__What the exercise asks__
Copy, word for word, the opening line of the data and each line after it until the line that contains "[00:00:09.00 to 00:00:10.00]", which is included. Leave the pictures out.
=== Begin Enclosure ===
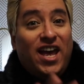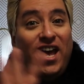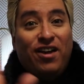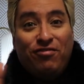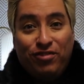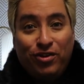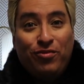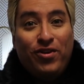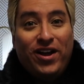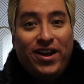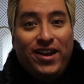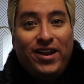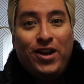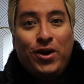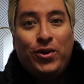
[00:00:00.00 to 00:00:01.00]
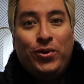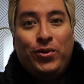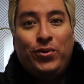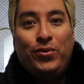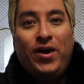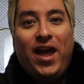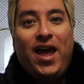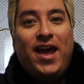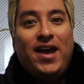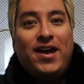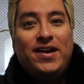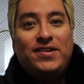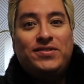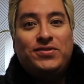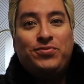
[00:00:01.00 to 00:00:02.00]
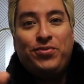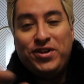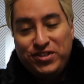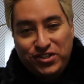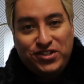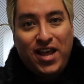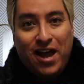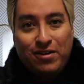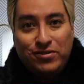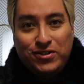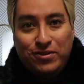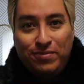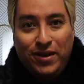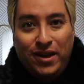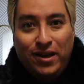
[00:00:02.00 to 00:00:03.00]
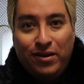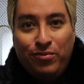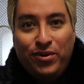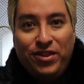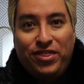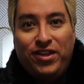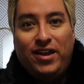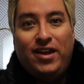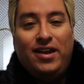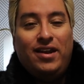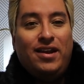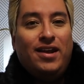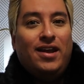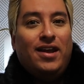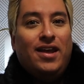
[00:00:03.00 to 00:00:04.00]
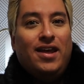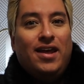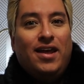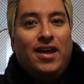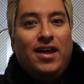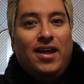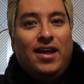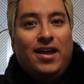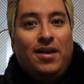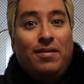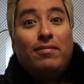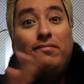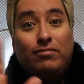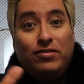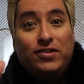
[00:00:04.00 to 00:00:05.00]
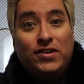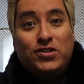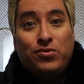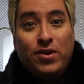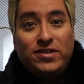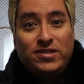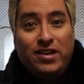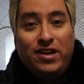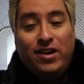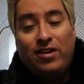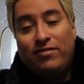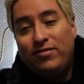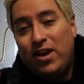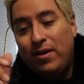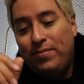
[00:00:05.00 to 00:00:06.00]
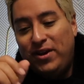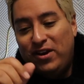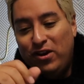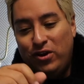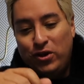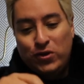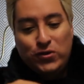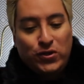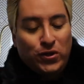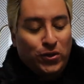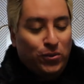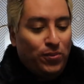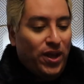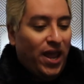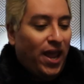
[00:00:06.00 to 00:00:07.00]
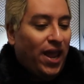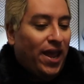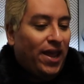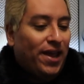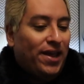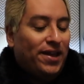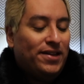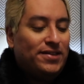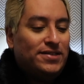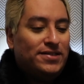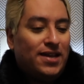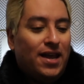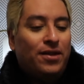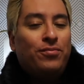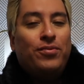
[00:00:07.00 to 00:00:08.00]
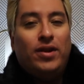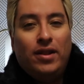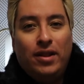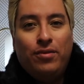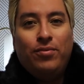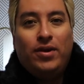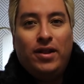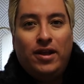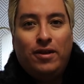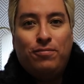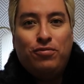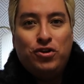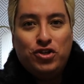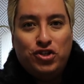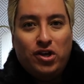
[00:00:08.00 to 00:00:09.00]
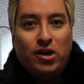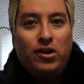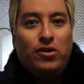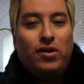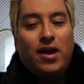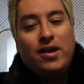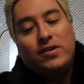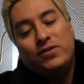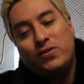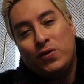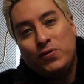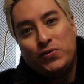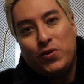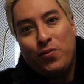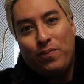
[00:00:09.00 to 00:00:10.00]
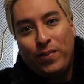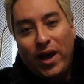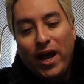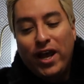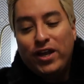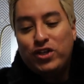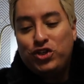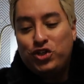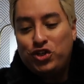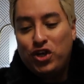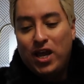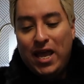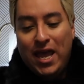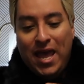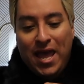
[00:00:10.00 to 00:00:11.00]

everyone who has reached out to me within this crazy year of not being on YouTube. And I really, really appreciate you guys so, so much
=== End Enclosure ===
__Answer box__
[00:00:00.00 to 00:00:01.00]
[00:00:01.00 to 00:00:02.00]
[00:00:02.00 to 00:00:03.00]
[00:00:03.00 to 00:00:04.00]
[00:00:04.00 to 00:00:05.00]
[00:00:05.00 to 00:00:06.00]
[00:00:06.00 to 00:00:07.00]
[00:00:07.00 to 00:00:08.00]
[00:00:08.00 to 00:00:09.00]
[00:00:09.00 to 00:00:10.00]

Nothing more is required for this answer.